FRAGMENT-BASED REAL-TIME OBJECT TRACKING: A SPARSE ...

FRAGMENT-BASED REAL-TIME OBJECT TRACKING: 

A SPARSE REPRESENTATION APPROACH 

Naresh Kumar M. S. Priti Parate R. Venkatesh Babu 

Supercomputer Education and Research Centre 

Indian Institute of Science, Bangalore, India - 560012 

ABSTRACT 

Real-time object tracking is a critical task in many computer vision 

applications. Achieving rapid and robust tracking while handling 

changes in object pose and size, varying illumination and partial 

occlusion, is a challenging task given the limited amount of computational 

resources. In this paper we propose a real-time object 

tracker in l 1 framework addressing these issues. In the proposed approach, 

dictionaries containing templates of overlapping object fragments 

are created. The candidate fragments are sparsely represented 

in the dictionary fragment space by solving the l 1 regularized least 

squares problem. The non zero coefficients indicate the relative motion 

between the target and candidate fragments along with a fidelity 

measure. The final object motion is obtained by fusing the reliable 

motion information. The dictionary is updated based on the object 

likelihood map. The proposed tracking algorithm is tested on various 

challenging videos and found to outperform earlier approach. 

Index Terms— Object tracking, Fragment tracking, Motion estimation, 

l 1 minimization, Sparse representation 

1. INTRODUCTION 

Visual tracking is an important task in computer vision with a variety 

of applications such as surveillance, robotics, human computer 

interactions, medical imaging etc. One of the main challenges that 

limits the performance of the tracker is appearance change caused 

by pose variation, illumination or view point. Significant amount of 

work has been done to address these problems and develop a robust 

tracker. However robust object tracking still remains a big challenge 

in computer vision research. 

There have been many proposals towards building a robust 

tracker, a thorough survey can be found in [1]. In early works, 

minimizing SSD (sum of squared differences) between regions was 

a popular choice for the tracking problem [2] and a gradient descent 

algorithm was most commonly used to find the minimum SSD. Often 

in such methods, only a local minimum could be reached. Mean 

shift tracker [3] uses mean-shift iterations and a similarity measure 

based on Bhattacharyya coefficient between the target model 

and candidate regions to track the object. Incremental tracker [4] 

and Covariance tracker [5] are other examples of tracking methods 

which use appearance model to represent the target observations. 

One of the recently developed and popular trackers is the l 1 

tracker [6]. In this work, the authors have utilized the particle filter to 

select the candidate particles and then represent them sparsely in the 

space spanned by the object templates using l 1 minimization. This 

requires a large number of particles for reliable tracking. This results 

in a high computational cost and thus brings down the speed of the 

tracker. An attempt to speed up the tracking by reducing the number 

of particles only deteriorates the accuracy of the tracker. There 

have been attempts to improve the performance of [6]. In [7] the 

authors try to reduce the computation time by decomposing a single 

object template into the particle space. In [8] hash kernels are used 

to reduce the dimensionality of observation. 

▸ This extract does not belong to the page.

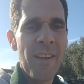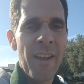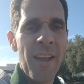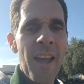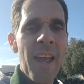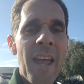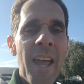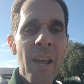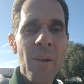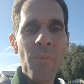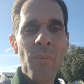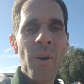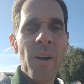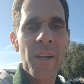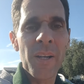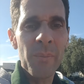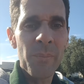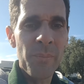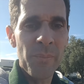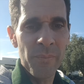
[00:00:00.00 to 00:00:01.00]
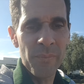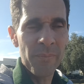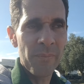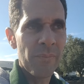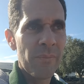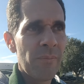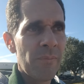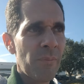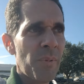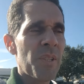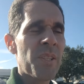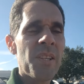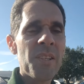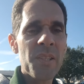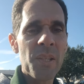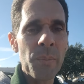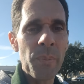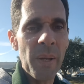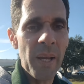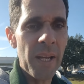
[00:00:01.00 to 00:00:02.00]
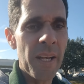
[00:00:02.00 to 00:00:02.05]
and want to participateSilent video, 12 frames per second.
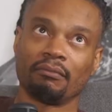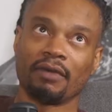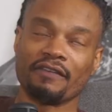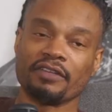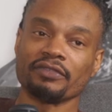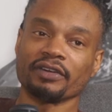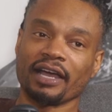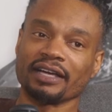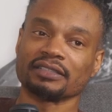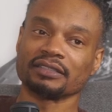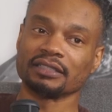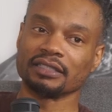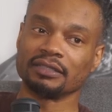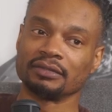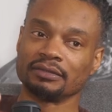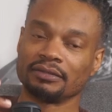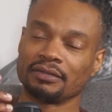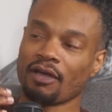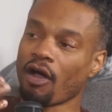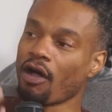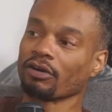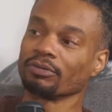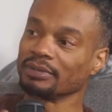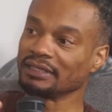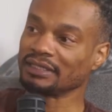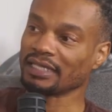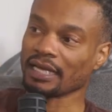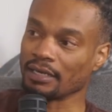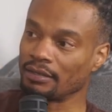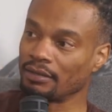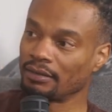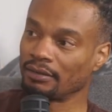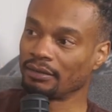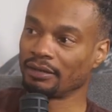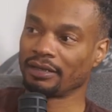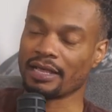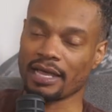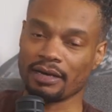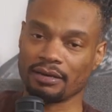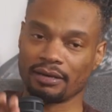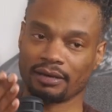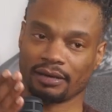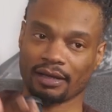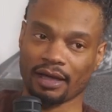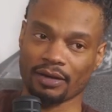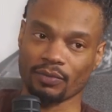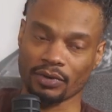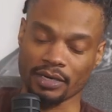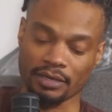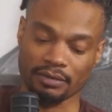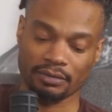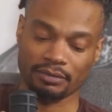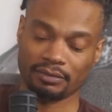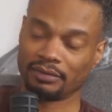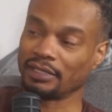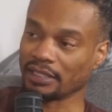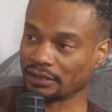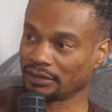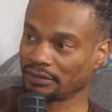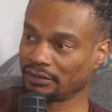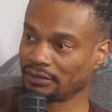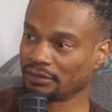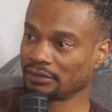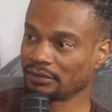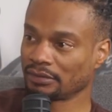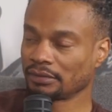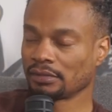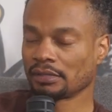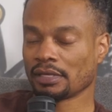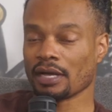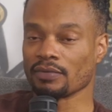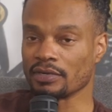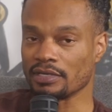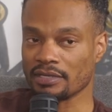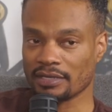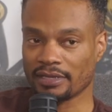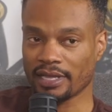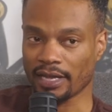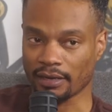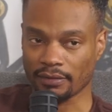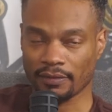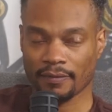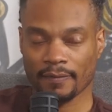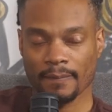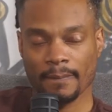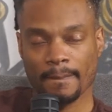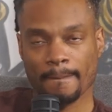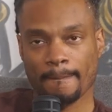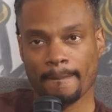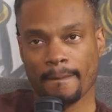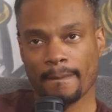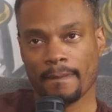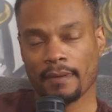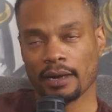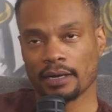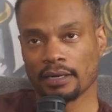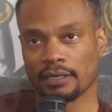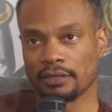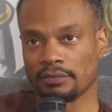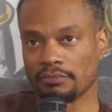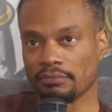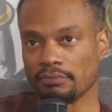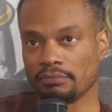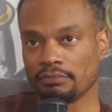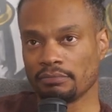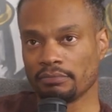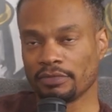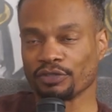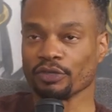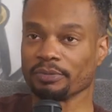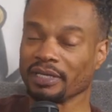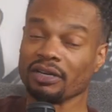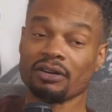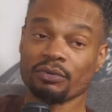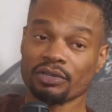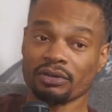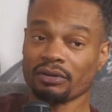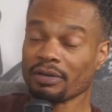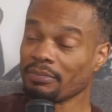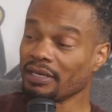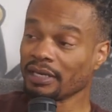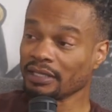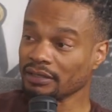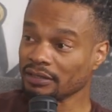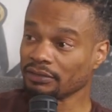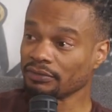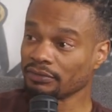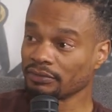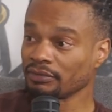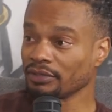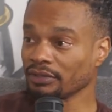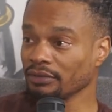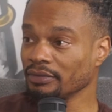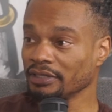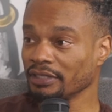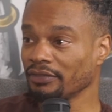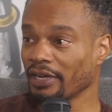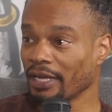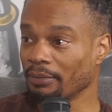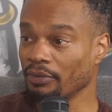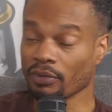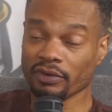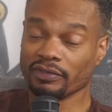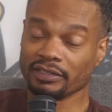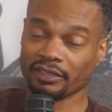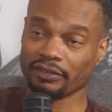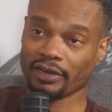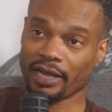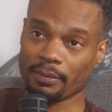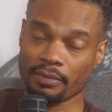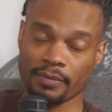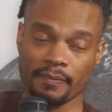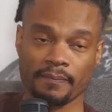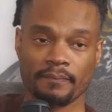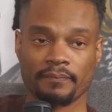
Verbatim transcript: I've never actually audibly said that I want this. I want that. Um, it's always been like, oh, you know, it'd be nice if, you know, this ever happened or if this ever happened.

In this paper, we propose a computationally efficient l 1 minimization 

based real-time and robust tracker. The tracker uses fragments 

of the object and the candidate to estimate the motion of the 

object. The number of candidate fragments required to track the object 

in this method is small, thus reducing the computational burden 

of the l 1 tracker. Further, the fragment based approach combined 

with the trivial templates make the tracker robust against partial occlusion. 

The results show that the proposed tracker gives more accurate 

tracking at much higher execution speeds in comparison to the 

earlier approach. 

The rest of the paper is organized as follows. Section 2 provides 

the overview of the proposed tracker. Section 3 describes the proposed 

approach in detail. Section 4 discusses the results and Section 

5 concludes the paper. 

2. OVERVIEW 

The proposed tracking algorithm is essentially a template tracker in 

l 1 framework. The object is partitioned into overlapping fragments 

that form the atoms of the dictionary. The candidate fragments are 

sparsely represented in the space spanned by the dictionary fragments 

by solving the l 1 minimization problem. The resulting sparse 

representation indicates the flow of fragments between consecutive 

frames. This flow information or the motion vectors are utilized 

for estimating the object motion between consecutive frames. The 

proposed algorithm uses only grey scale information for tracking. 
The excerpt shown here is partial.